Ok, so they aren’t real suede, but “blue faux-suede shoes” just doesn’t have quite the same ring to it.
These are my latest (guilt-free) mommy purchase and I am already devising plans of when/where I can don these bright blue babies! I’m sure they are perfectly acceptable to wear to parents evening or the weekly grocery shop…
When I put them on, I feel fabulous, and being able to walk more than six steps in them is definitely a bonus!
Every girl should have a pair.
Image: MAC Edit: MPQ
This morning a close friend said to me “you always seem angry” (or unhappy, or something of the sort, I can’t remember verbatim) and I remember feeling completely gobsmacked. A plethora of choice retorts instantly sprang to mind, none of them I can repeat here in this post… (maybe he had a point? Haha) My second reaction was one of defense. Who is at their best at 9am? I sure as hell am not, especially when the only place I want to be is back in my warm bed and not trudging up the hill toward my house, post school run.
My third reaction? Tears.
I felt wounded and, as the upset subsided, I sort of saw his point. I am a little stressed out these days. Ok, A LOT stressed out. Between trying to be supermom (school runs, parent/teacher meetings, morning assemblies, playgroups) and superstudent (yeah, that dissertation isn’t gonna write itself), I seem to have lost myself along the way.

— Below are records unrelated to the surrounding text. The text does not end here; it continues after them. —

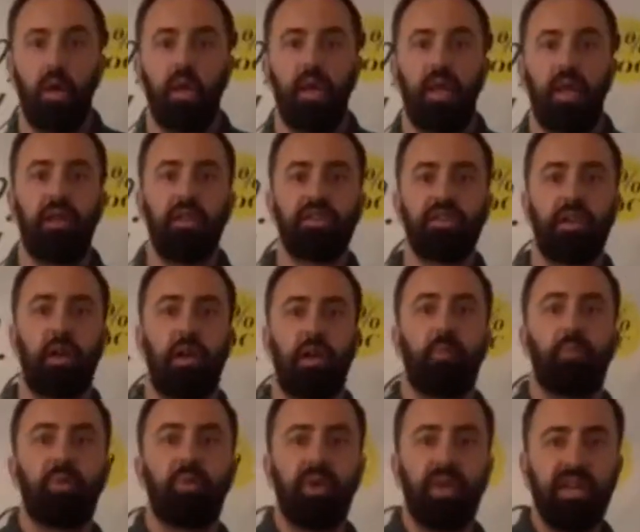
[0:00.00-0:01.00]
here's
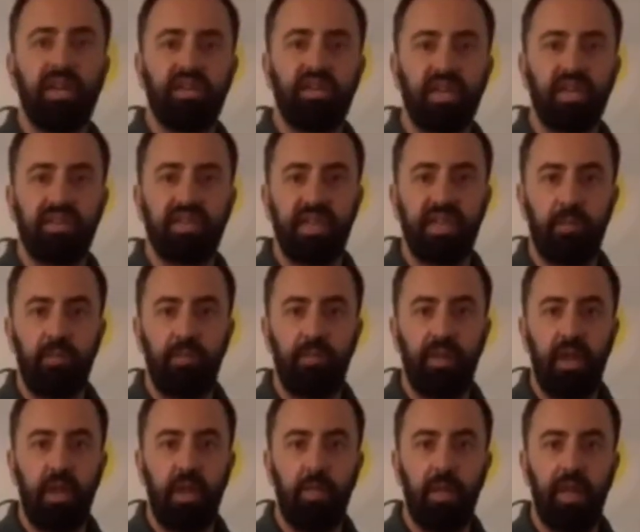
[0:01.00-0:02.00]
a pre-aging sample
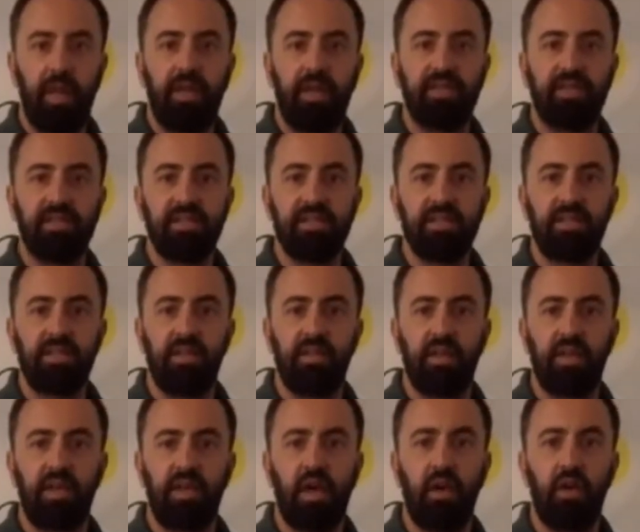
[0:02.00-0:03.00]
that I made. This is
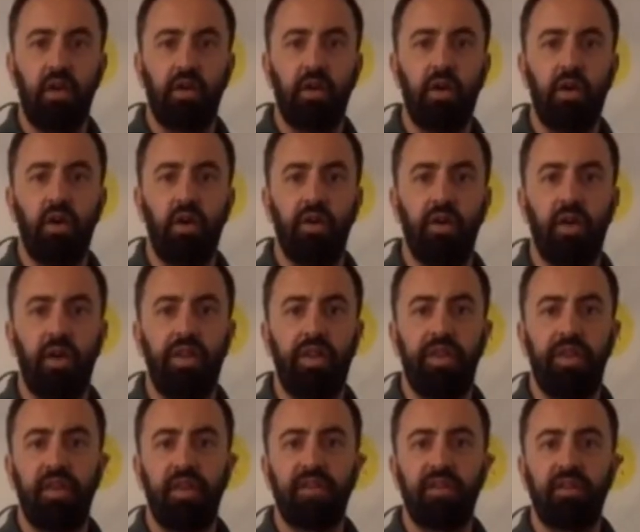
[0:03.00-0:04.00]
the color called
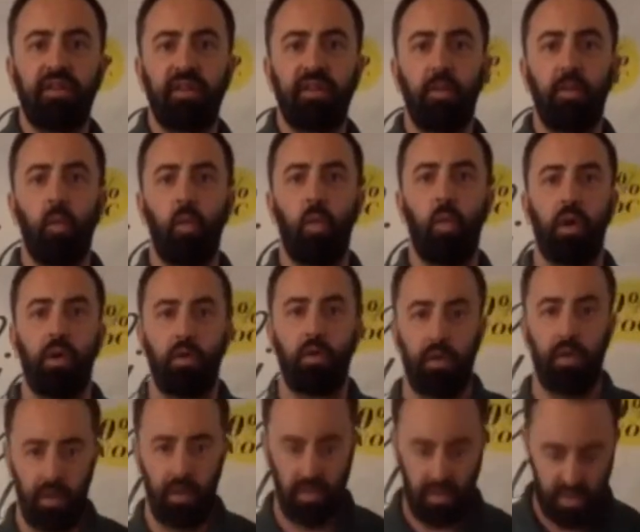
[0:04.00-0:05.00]
Authentic Number
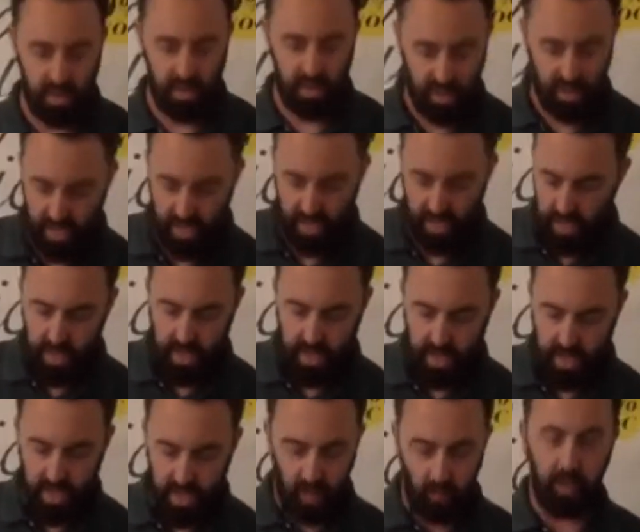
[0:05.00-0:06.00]
1.
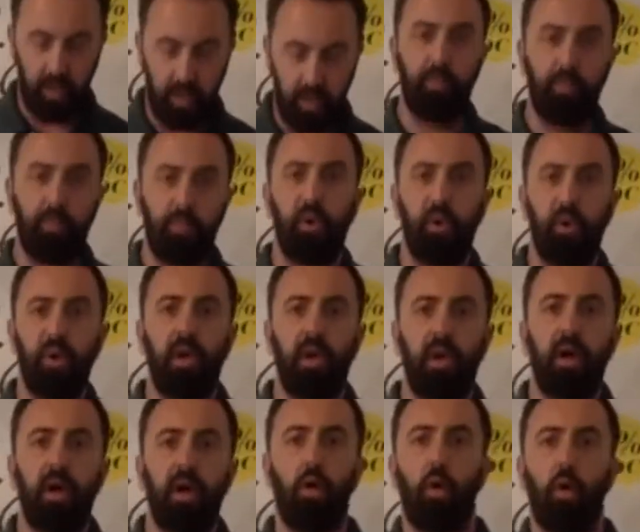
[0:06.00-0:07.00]
And we're gonna
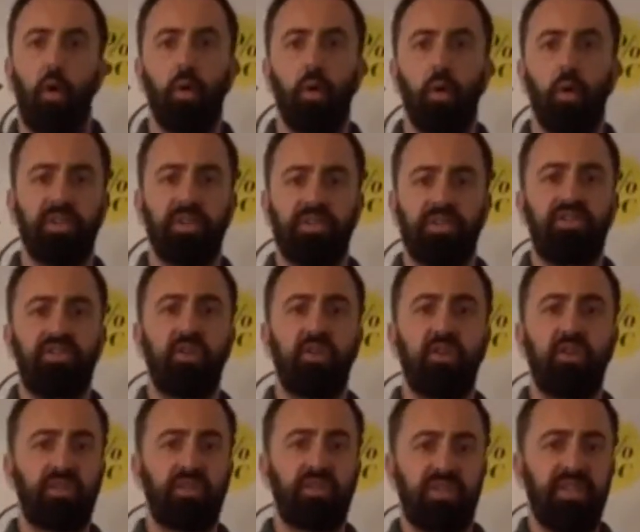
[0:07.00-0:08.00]
put Oil Plus
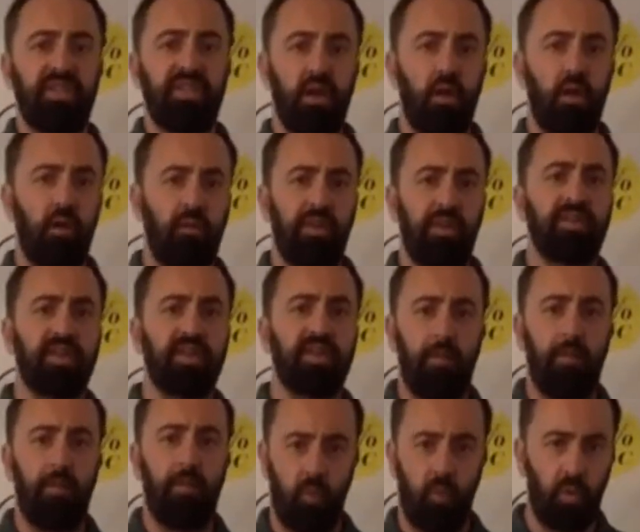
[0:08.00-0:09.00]
2C over the
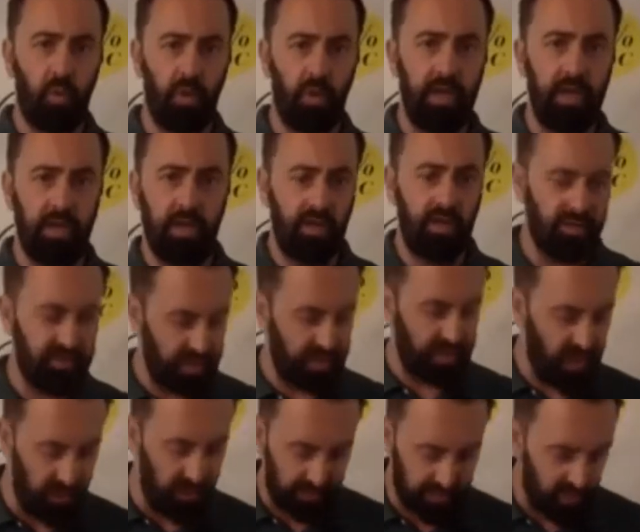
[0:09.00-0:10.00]
top. We're gonna use
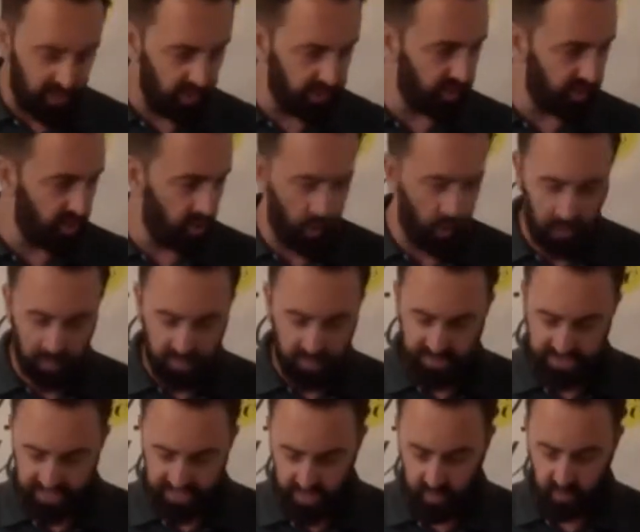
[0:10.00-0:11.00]
a color called
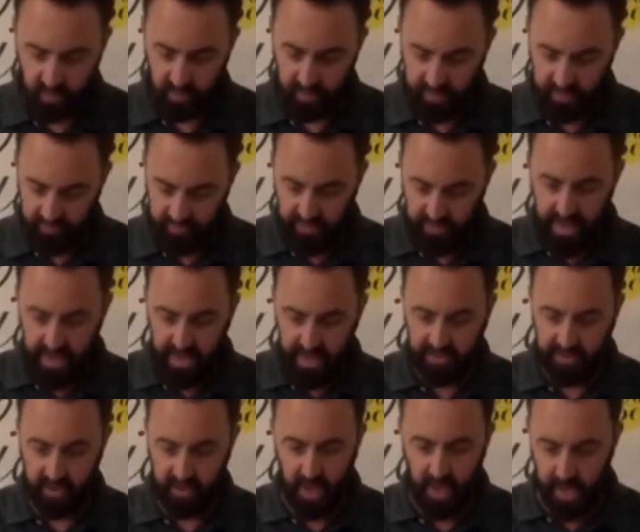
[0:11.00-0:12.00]
Corn Silk. Give that a
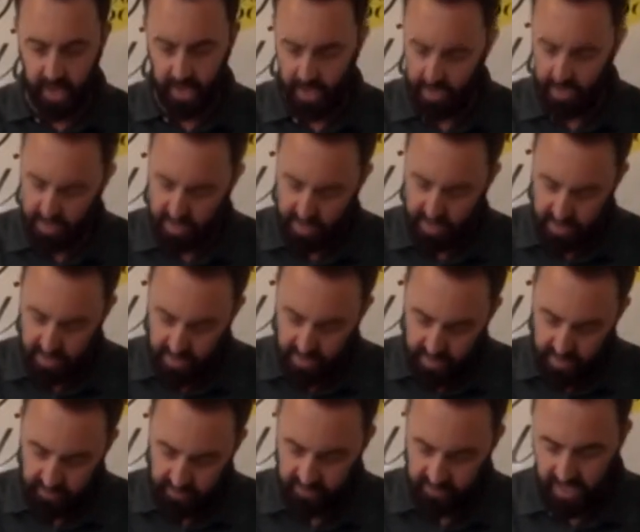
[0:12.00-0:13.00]
try.
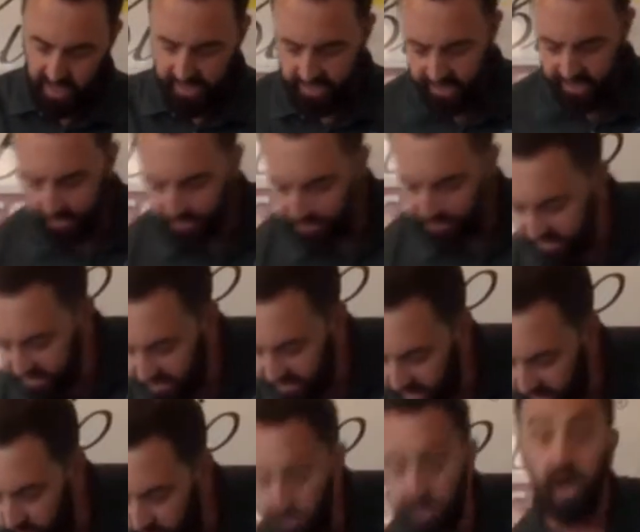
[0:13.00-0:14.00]
I've not done this
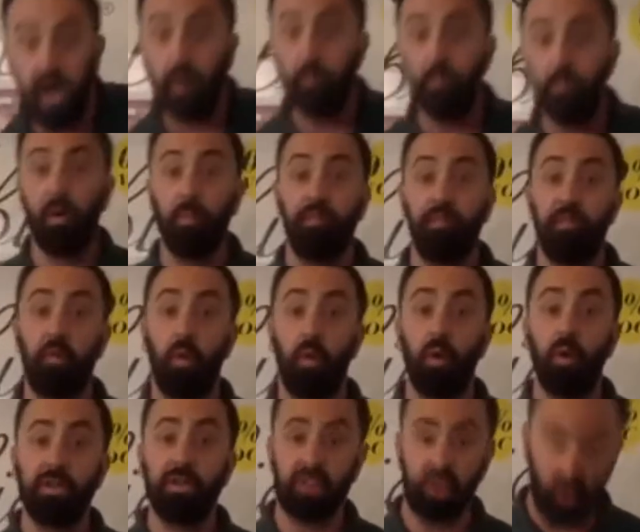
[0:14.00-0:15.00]
color combo
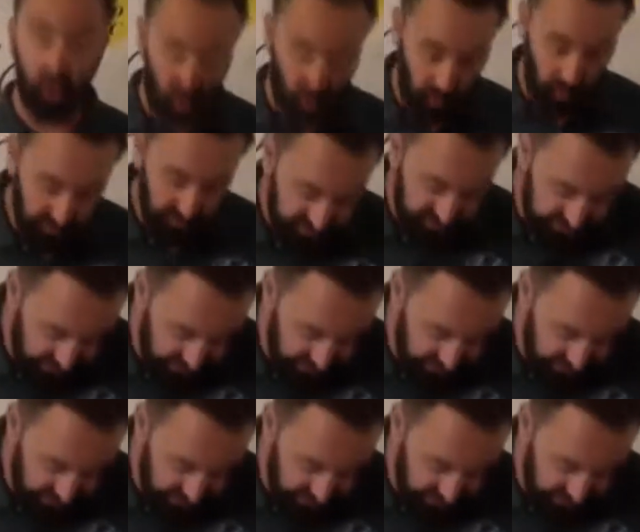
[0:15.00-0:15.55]
before, so we'll see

And somehow my sadness and stress has painted me as some kind of mad black woman. That isn’t to say I’m not trying. I really am trying to relax and have fun when I can.
These days I’m actually wearing a bit of makeup, buying cute things for my hair, and picking up the odd Glamour magazine. Last week I bought the most fabulous pair of electric blue suede high heels. That would cheer anyone up, hehe.

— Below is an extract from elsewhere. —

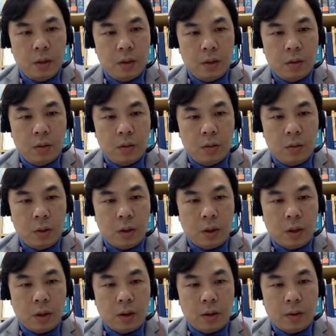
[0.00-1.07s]
so we
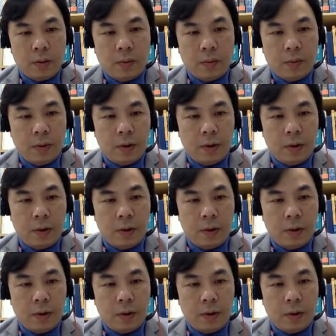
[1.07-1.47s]
have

I think as moms we really can never underestimate the importance of “ME” time. Without it, it’s really easy to slip away into maternal oblivion. Next on my agenda is a girlie weekend, methinks.
Anything to avoid being “that angry girl”. And if my friend says that again, I might punch him.
Today was dress down day at Emilie’s school. I had no idea.
This afternoon when I went to collect her, another mom (noticing Emilie wearing her school uniform) said to me in the most incredulous holier-than-thou tone:
“Oh you forgot it was dress down day? What’s wrong, got something on your mind?”
I just looked at her. Something on my MIND? Hmm, let me see. I wanted to say:
“Listen b*tch, I’m juggling a million balls at the moment. Between spending endless hours in class, mothering two small girls, cooking, cleaning, grocery shopping, playdates, two bouts of flu, and just trying to keep my general sanity, I’m gonna drop a damn ball. Pardon me for not living up to your perception of parental perfection!”
Instead, I said in my sweetest voice:
“You forgot last time. Guess that makes us even.”